In this article we will focus on Xeomin’s cosmetic indications:
- Treatment of glabellar lines – the wrinkles that form between the eyebrows
Xeomin treatments typically take place in a doctor’s office and usually take 10-30 minutes. The injection should always be performed by a doctor, nurse, or other healthcare professional specifically trained and certified in doing these kinds of injections.
Generally, there is very little discomfort involved – at worst a small “pinch” sensation – so no anesthesia is required. However, some injectors may use ice to numb the area, or may offer to use a topical or local anesthetic.
Using a thin needle, Xeomin is injected directly into the targeted muscle. Depending on the area being treated, the process may include more than one injection to the same area of the muscle or to two different locations. Usually 3-5 injections into the same area are required.

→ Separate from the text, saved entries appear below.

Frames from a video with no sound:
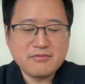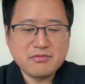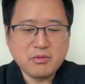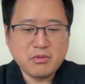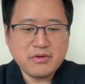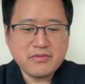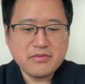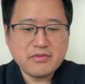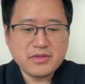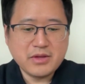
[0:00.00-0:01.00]
and
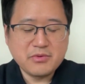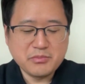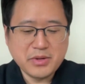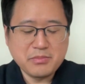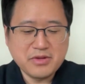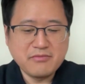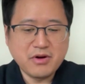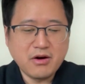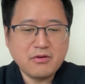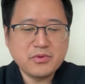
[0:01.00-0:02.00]
forth that might be
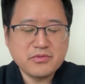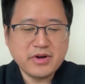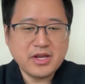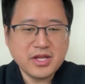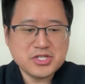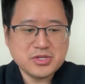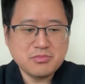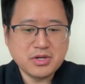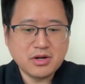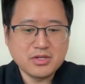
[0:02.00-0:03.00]
involved with radiation,
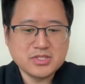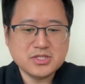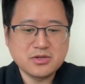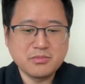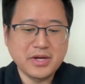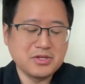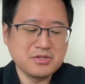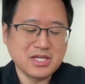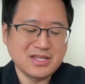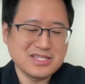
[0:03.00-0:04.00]
but also by
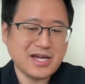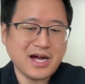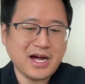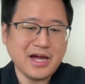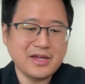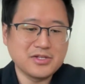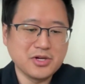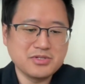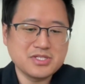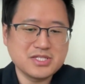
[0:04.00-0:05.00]
using these high
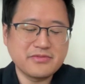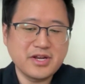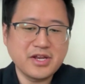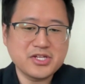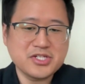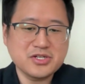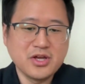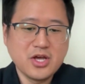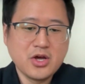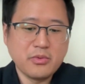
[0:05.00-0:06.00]
doses of radiation,
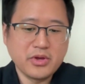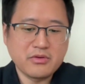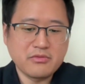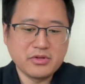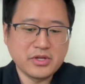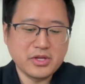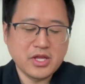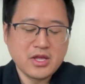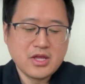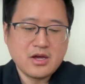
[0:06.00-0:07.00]
we can
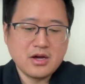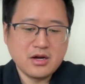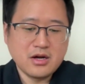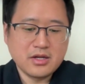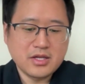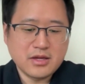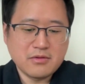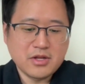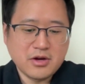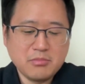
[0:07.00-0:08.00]
really
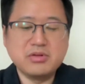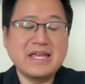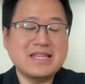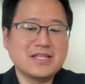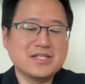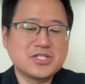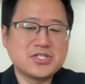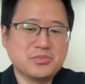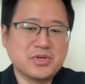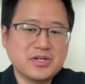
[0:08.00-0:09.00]
ablate these
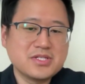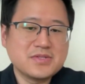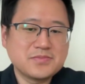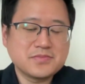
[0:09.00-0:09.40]
tumors.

After a Xeomin treatment, you are free to leave the doctor’s office and will likely require no downtime. Most people are able to carry on with their normal daily routine immediately after a treatment, including returning to work.
During the first three days after treatment you should avoid rubbing or touching your face as this can cause the injected material to spread to nearby muscles. It is also important to keep your head and neck elevated during this time.
On the day of a Xeomin treatment, some precautions are advised:
- Do not lie down for four hours after the treatment
- Do not massage or apply heat to the area treated
- Avoid activities that cause flushing (such as sitting in a hot tub, exercising, or drinking alcohol)
When will you see results?
The results of a Xeomin treatment are not immediately apparent. Results begin to appear approximately 3-4 days after the injections, with final results taking up to 10-15 days.
How long does Xeomin last?
The results usually last for 3-5 months, so repeat treatments will be necessary to maintain the effects. Once Xeomin’s effects begin to wear off, you’ll need to return to your provider in order to maintain results. Both Botox and Xeomin last about the same amount of time with some variation between patients.
Xeomin vs other botulinum toxin A options
Xeomin achieved FDA approval in 2011. Known as a “naked injectable,” Xeomin differs in that it doesn’t contain any additives, unlike its older competitors. However, the most significant difference between Xeomin and other injectables like Botox and Dysport is that Xeomin contains only one ingredient: botulinum toxin type A. This sets it apart in a number of ways:
- Because Xeomin doesn’t contain any additives, your body is much less likely to become resistant to it
- Xeomin doesn’t need to be refrigerated, making it much easier for doctors to keep on hand.
- With no bonding proteins, the chances of an allergic reaction are greatly reduced.
Often measured in units like Botox, Xeomin usually runs about $8 to $17 per unit. The cost of each treatment can be as high as $800, though like all other injectables, the final price depends on your injector’s experience and the area to be treated.